Nia Long opens up about auditioning for the 2000 film “Charlie’s Angels.”
In a revealing interview with Insider published this week, the “Boyz n the Hood” actress says she was told “that I looked too old for [the film’s co-star and co-producer] Drew Barrymore” after going out for the role of Alex Munday.
The now 49-year-old clarified that she received feedback from her agent, telling her that she “just looked too old and sophisticated to be next to Drew Barrymore.”
“And I was like, ‘What?’” she said about her reaction. “I love Drew Barrymore — I think she’s amazing — but I think that was just a nice way to say you’re a little too Black. Personally, that’s what I think. Because if you notice there were no brown skin [actors]. I mean, honestly, I would have been the blackest thing in the film.”
With regard to the feedback she received about her appearance, Long continued, “And I’m thinking to myself, it’s an actor’s choice to walk in the room how they want to look, but it’s a director’s vision to help create and curate a character. So if you couldn’t see beyond the fact that I had on a blazer and a pair of jeans, then that was clearly not the job and opportunity for me. So, no problem, I’ll keep it moving.”
The role eventually went to Lucy Liu, who is two years older than Long.
At this point in her career, the “Fresh Prince of Bel-Air” alum does not “want to be any part of a project where I feel like I’m the token Black person.”
“I’ve been there and done that and I’m not doing that anymore,” she added. “Now it has to be about the material and the story that we’re telling and I want to elevate the material and stories that we’re telling.”
Earlier this month, Thandie Newton told Vulture that she was originally cast as Alex Munday but exited the role due to alleged inappropriate comments she received from the film’s director.

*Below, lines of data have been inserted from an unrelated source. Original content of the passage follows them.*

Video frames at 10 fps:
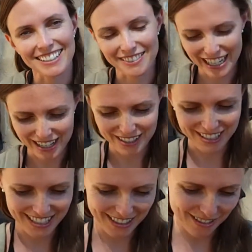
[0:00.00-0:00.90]
of how
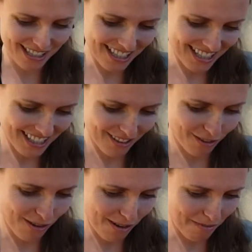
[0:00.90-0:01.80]
to deal with this
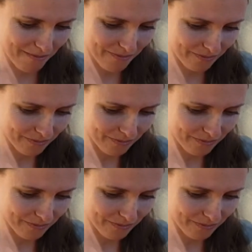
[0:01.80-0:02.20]
form.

“One of the biggest movies I didn’t end up doing was because the director said to me, ‘I can’t wait for this. The first shot is going to be… You’re going to think it’s like yellow lines down a road, and you pull back and you realize it’s the stitching, because the denim is so tight on your ass it’s going to look like tarmac.’ I was like, ‘Oh, I don’t think we’re going to go down this road together,’” Newton alleged.
Newton also accused Amy Pascal, a then-Sony executive, of pressuring her to play a Black stereotype.
“Then the head of the studio — I had a meeting with her, and she said, ‘Look, I don’t mean to be politically incorrect, but the character as written and you playing the role, I just feel like we’ve got to make sure that it’s believable.’ I was like, ‘What do you mean? What changes would you have to make?’ She’s like, ‘Well, you know, the character, as written, she’s been to university and is educated.’ I’m like, ‘I’ve been to university. I went to Cambridge.’ She went, ‘Yeah, but you’re different,’” Newton alleged.
“[Pascal was] like, ‘Maybe there could be a scene where you’re in a bar and she gets up on a table and starts shaking her booty.’ She’s basically reeling off these stereotypes of how to be more convincing as a Black character. Everything she said, I was like, ‘Nah, I wouldn’t do that.” She’s like, ‘Yeah, but you’re different. You’re different,’” Newton claimed.